UPDATE 1-Fitch, S&P may cut ratings on subprime debt
(Recasts lead and headline; adds S&P rating action, background on Fitch, byline)
By Neil Shah
NEW YORK, June 22 (Reuters) - Fitch Ratings and Standard & Poor's on Friday said they may issue downgrades for more debt linked to risky subprime mortgages.
Fitch Ratings' derivatives unit said it may cut its ratings on some securities in debt products known as collateralized debt obligations because of exposure to deteriorating subprime loans, which are made to borrowers with patchy credit histories.
The affected collateralized debt obligations, or CDOs, are: Trainer Wortham First Republic CBO III, ACA ABS 2003-1, ACA ABS 2003-2, and Ipswich Street CDO.
Collateralized debt obligations are bonds backed by other debt including corporate bonds, subprime mortgage securities and junk bonds.
Standard & Poor's cut or may cut the ratings of 133 subprime-related securities, potentially affecting about $1 billion in securities, the rating company said. For details, see [ID:nN22183193].
It downgraded 56 classes of residential mortgage-backed securities in total -- 45 groups backed by closed-end, second lien collateral and another 11 subprime classes.
Most of the residential mortgage-backed securities originated in 2005 and 2006, and the percentage of delinquencies in that group has risen to as high as 18 percent, S&P said.
As for Fitch's rating actions, the flagged CDO securities came from "three 2003 diversified (structured finance) CDOs and one high grade CDO issued last year," Fitch said in a statement.

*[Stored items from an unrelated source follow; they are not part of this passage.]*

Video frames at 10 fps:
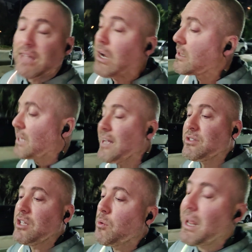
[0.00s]
They're
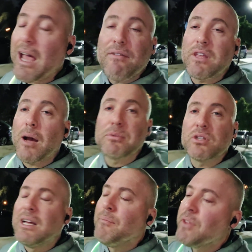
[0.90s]
guys. They don't have the
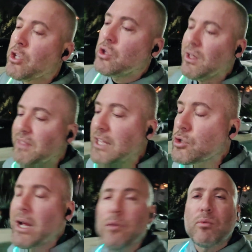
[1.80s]
option. You, they
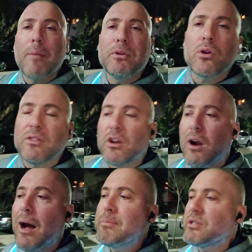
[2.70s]
try to rub your,
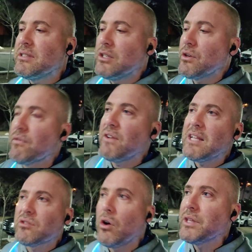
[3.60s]
their options in your
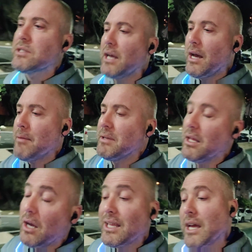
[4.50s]
face all the time,
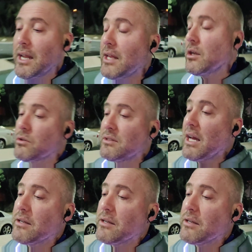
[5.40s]
and they I got eight hundred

"The rating action is the result of a combination of credit deterioration within the portfolio" and high exposure to "second-lien" or "piggyback" subprime mortgages, Fitch said, referring to the ACA ABS 2003-1 deal.

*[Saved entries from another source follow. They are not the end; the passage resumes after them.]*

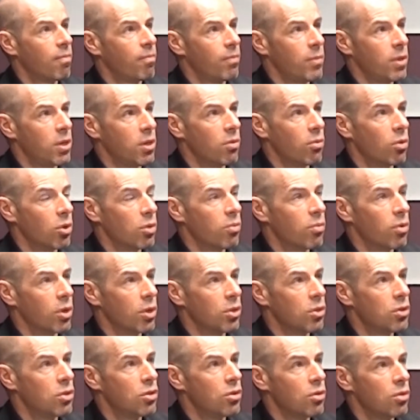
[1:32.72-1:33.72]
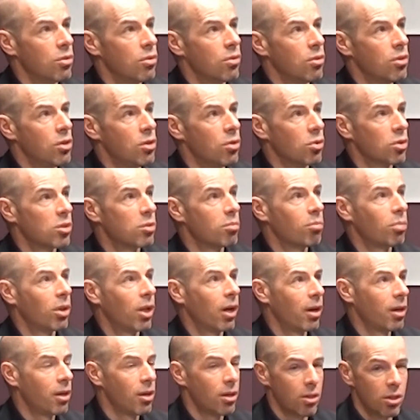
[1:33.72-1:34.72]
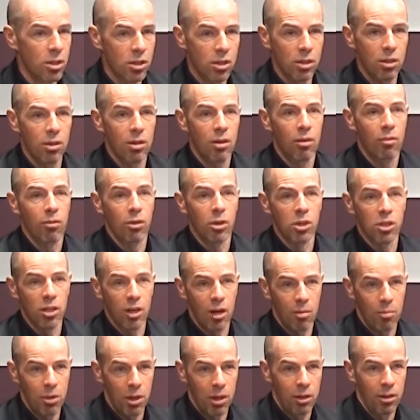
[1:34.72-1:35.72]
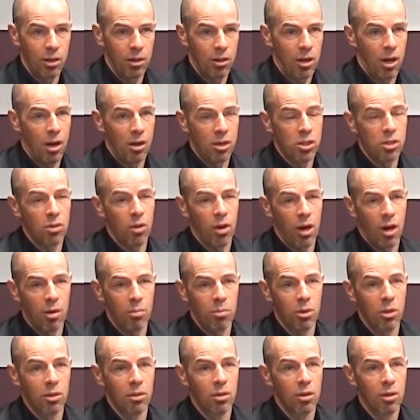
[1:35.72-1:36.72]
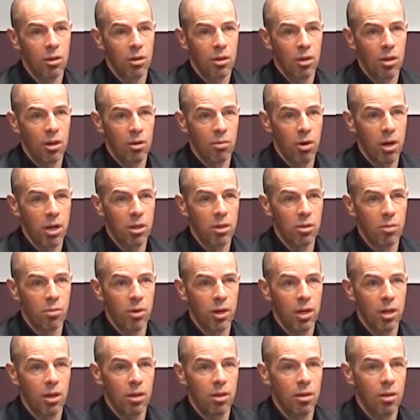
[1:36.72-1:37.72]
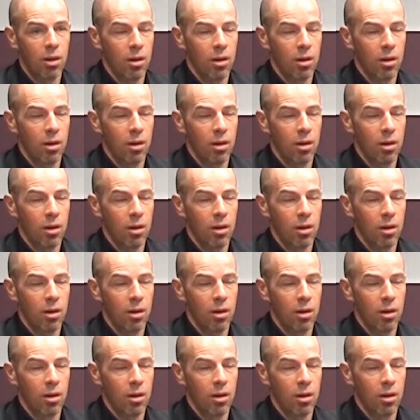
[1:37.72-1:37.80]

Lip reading: you would want to use plugins for something that has to happen right away.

Piggyback loans allow home buyers to purchase homes without putting any money down by borrowing the cash needed for the down payment.
The majority of the CDO securities identified by Fitch are rated "BBB," the second-lowest investment grade, while most others carried a "BB" rating, or two steps into junk territory.
Credit-rating agencies have recently downgraded some subprime mortgage bonds backed by piggyback loans due to rising delinquencies. For details, see [ID:nN18148463]
Such downgrades have raised concerns among market participants about credit deterioration moving to CDOs that contain subprime-related mortgage bonds.